Dataset entries:
• • • • •

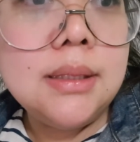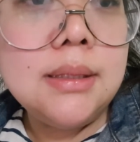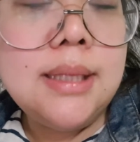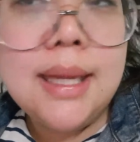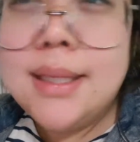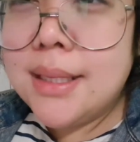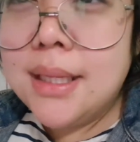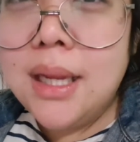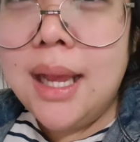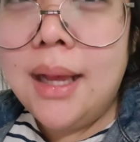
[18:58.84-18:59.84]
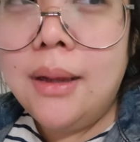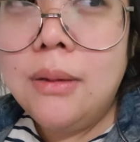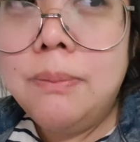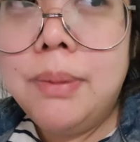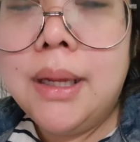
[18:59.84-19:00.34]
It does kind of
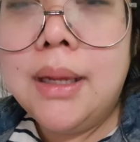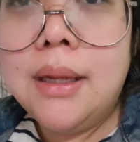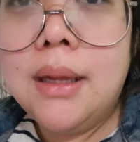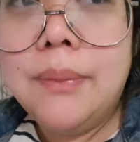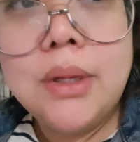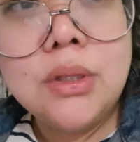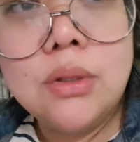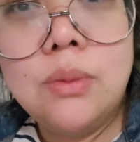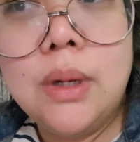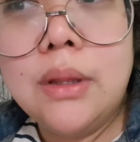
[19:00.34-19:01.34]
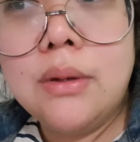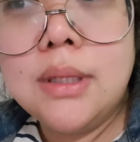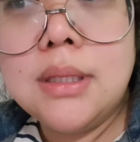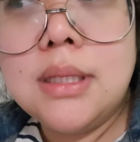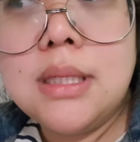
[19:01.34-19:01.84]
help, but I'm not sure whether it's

• • • • •

Your task:
The output must match the records word for word, except that no pictures appear.

Your solution:
[18:58.84-18:59.84]
[18:59.84-19:00.34]
It does kind of
[19:00.34-19:01.34]
[19:01.34-19:01.84]
help, but I'm not sure whether it's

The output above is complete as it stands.